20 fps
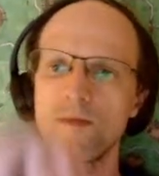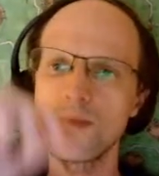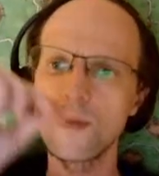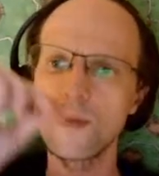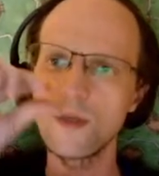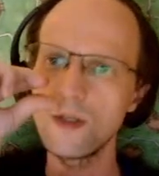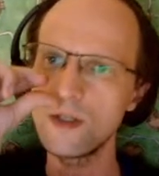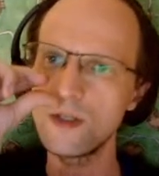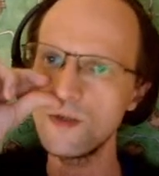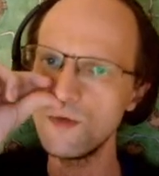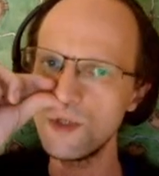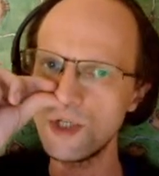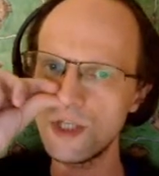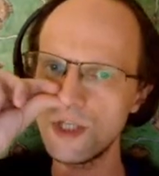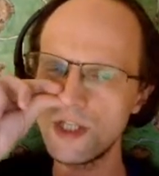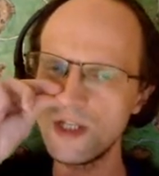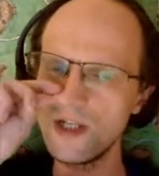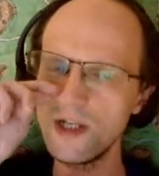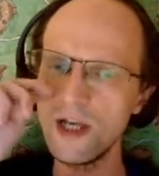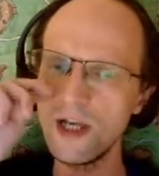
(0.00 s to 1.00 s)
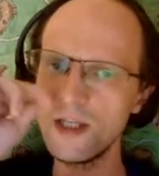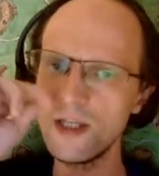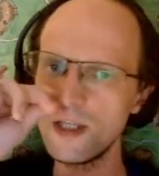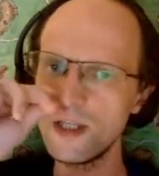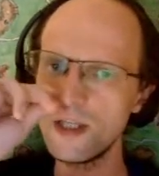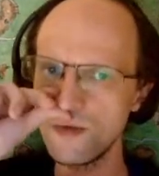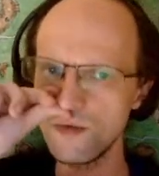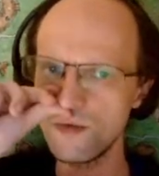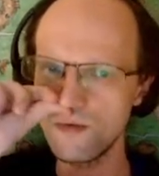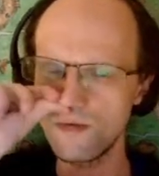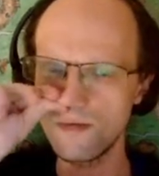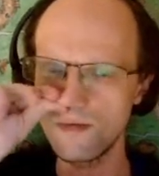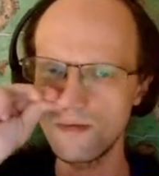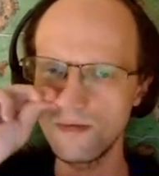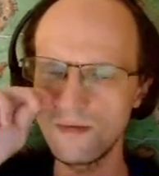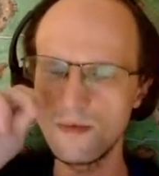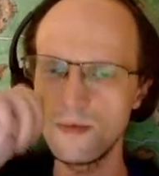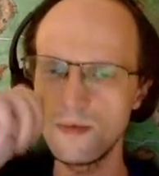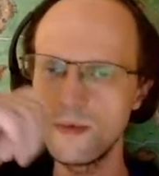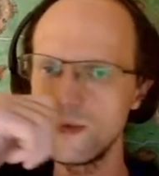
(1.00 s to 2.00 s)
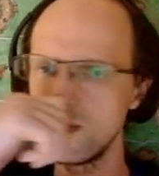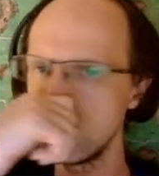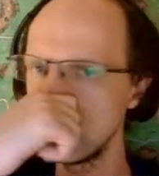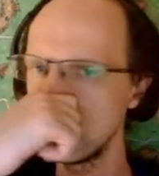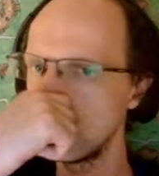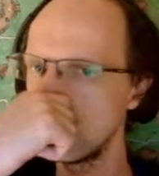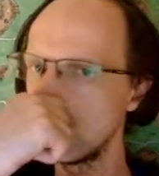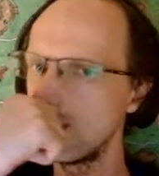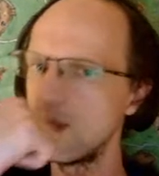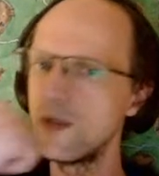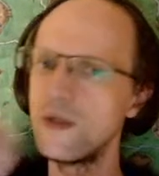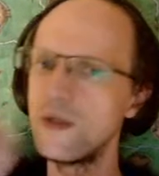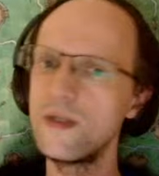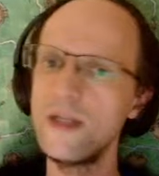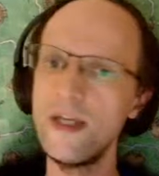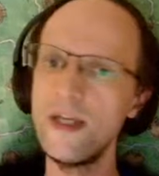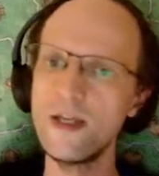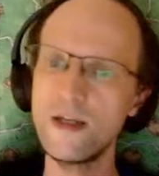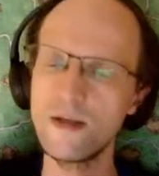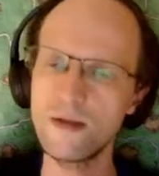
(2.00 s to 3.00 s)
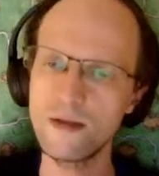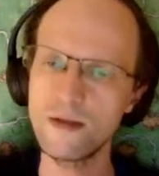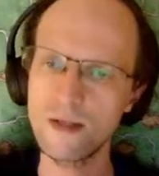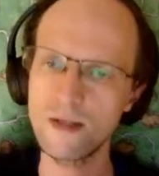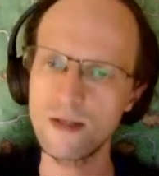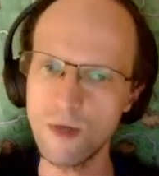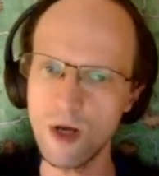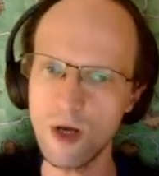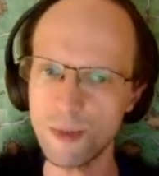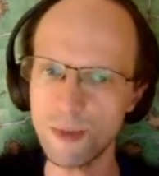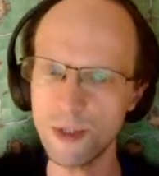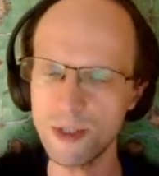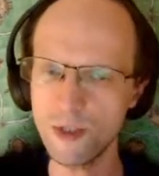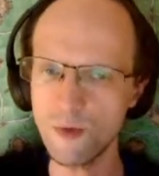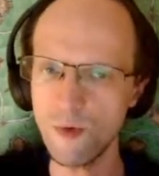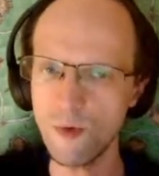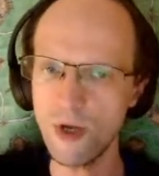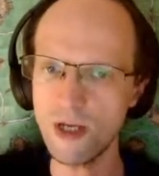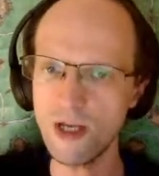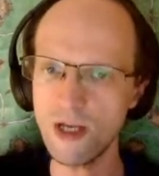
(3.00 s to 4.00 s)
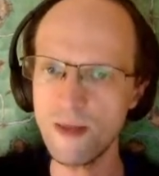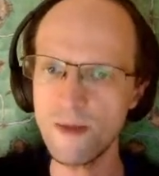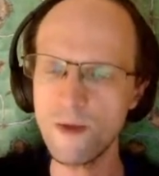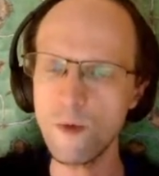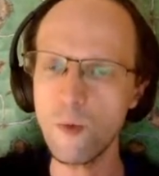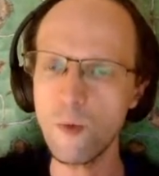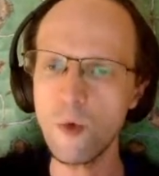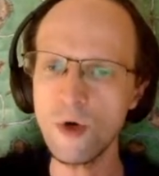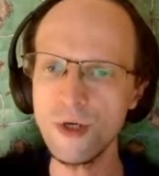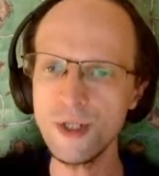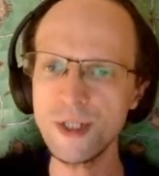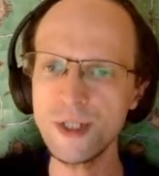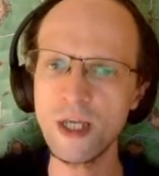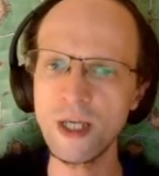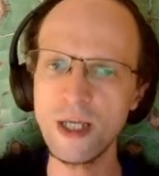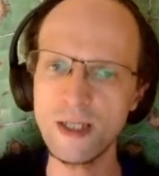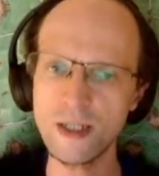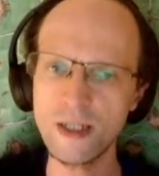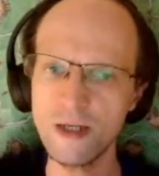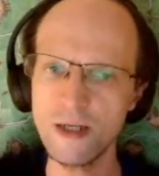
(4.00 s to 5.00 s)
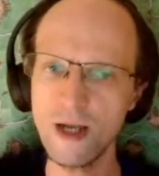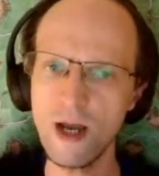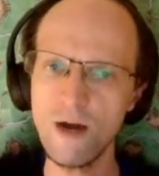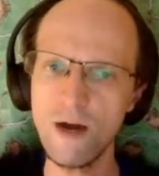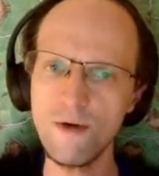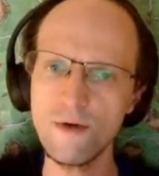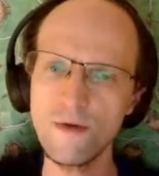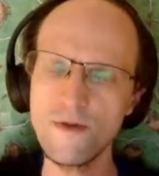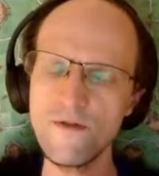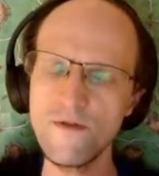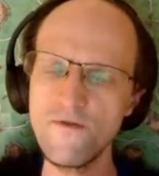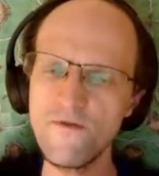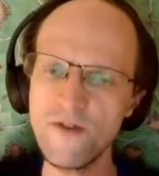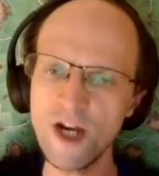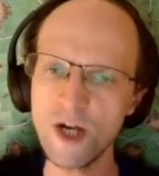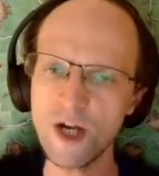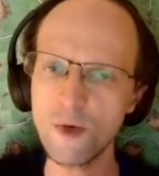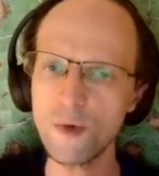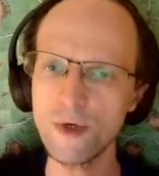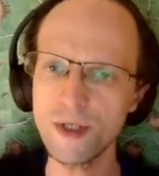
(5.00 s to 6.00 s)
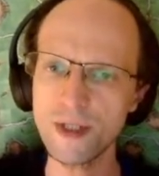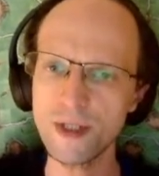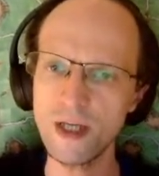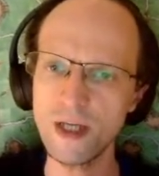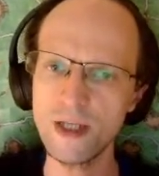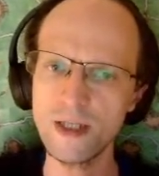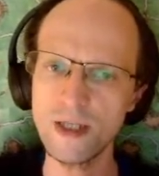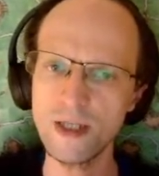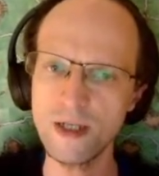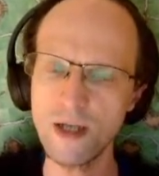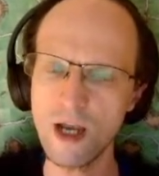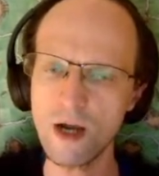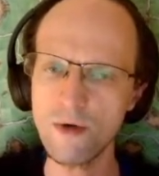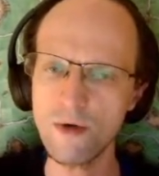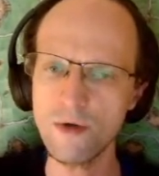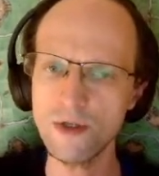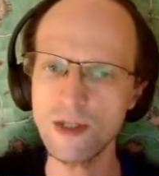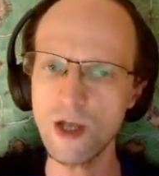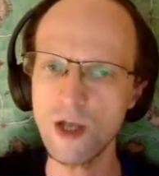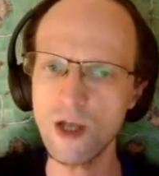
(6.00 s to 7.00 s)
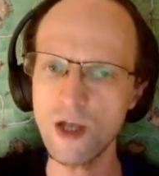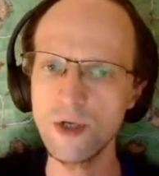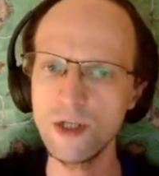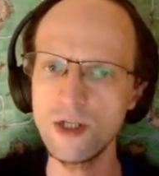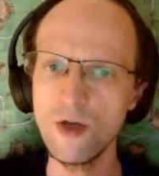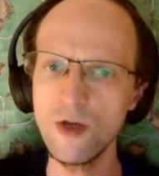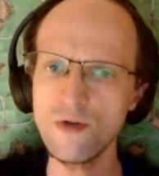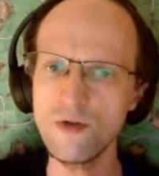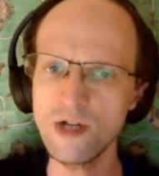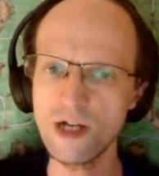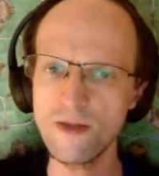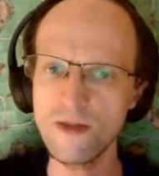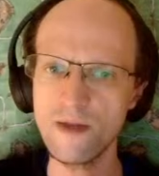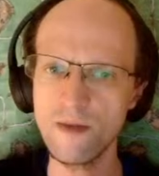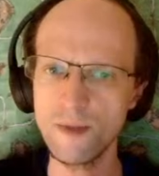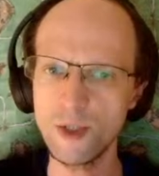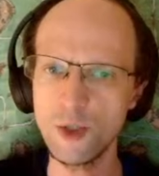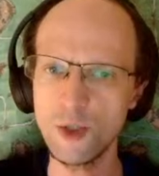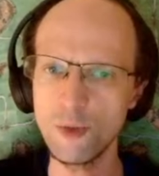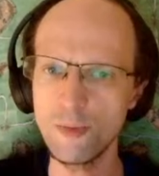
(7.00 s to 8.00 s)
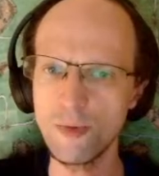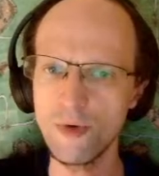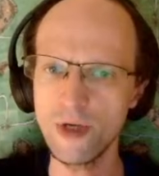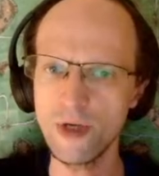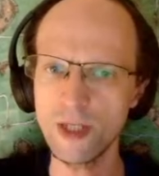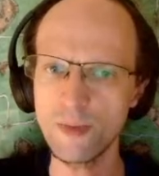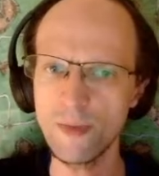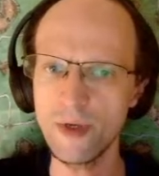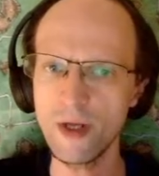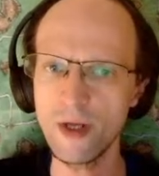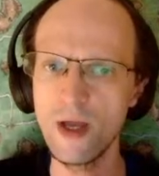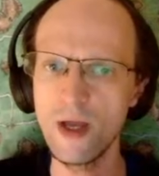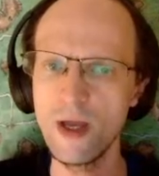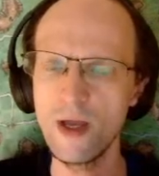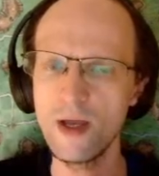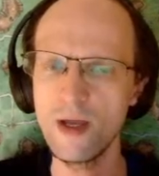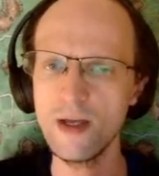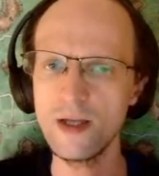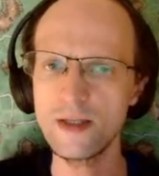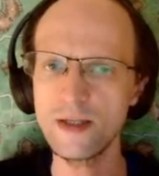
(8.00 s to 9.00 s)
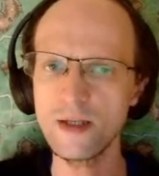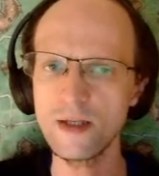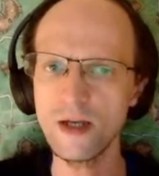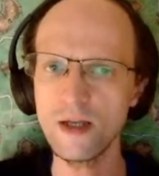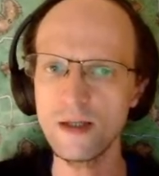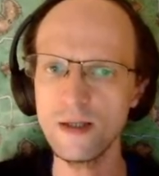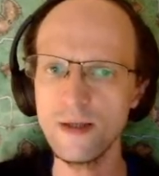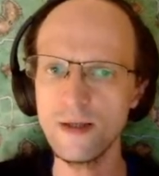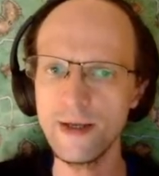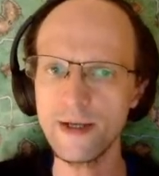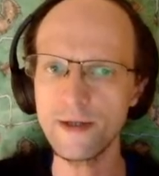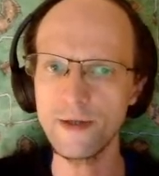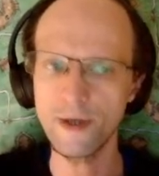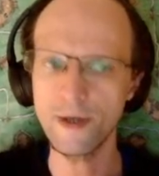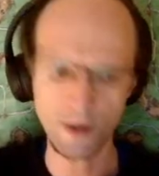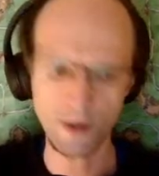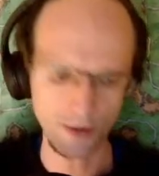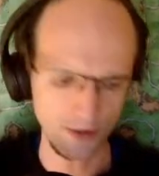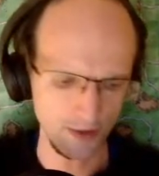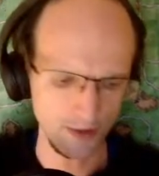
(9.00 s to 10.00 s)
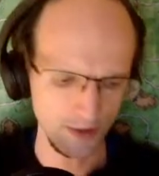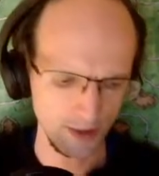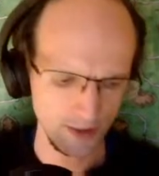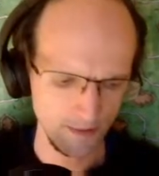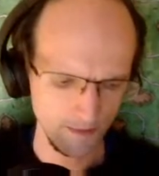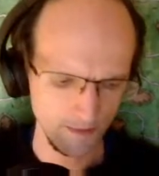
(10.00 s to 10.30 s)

So it's just nice to take some options away. And the worst case scenario, the very worst case scenario, is that we donate them 2 points, but it's an unlikely occurrence.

--------

TO DO: Take the line containing "(3.00 s to 4.00 s)" as the first line and the last line of the data above as the final one, and output exactly the lines between them, inclusive, with no pictures.

FINISHED TASK:
(3.00 s to 4.00 s)
(4.00 s to 5.00 s)
(5.00 s to 6.00 s)
(6.00 s to 7.00 s)
(7.00 s to 8.00 s)
(8.00 s to 9.00 s)
(9.00 s to 10.00 s)
(10.00 s to 10.30 s)

So it's just nice to take some options away. And the worst case scenario, the very worst case scenario, is that we donate them 2 points, but it's an unlikely occurrence.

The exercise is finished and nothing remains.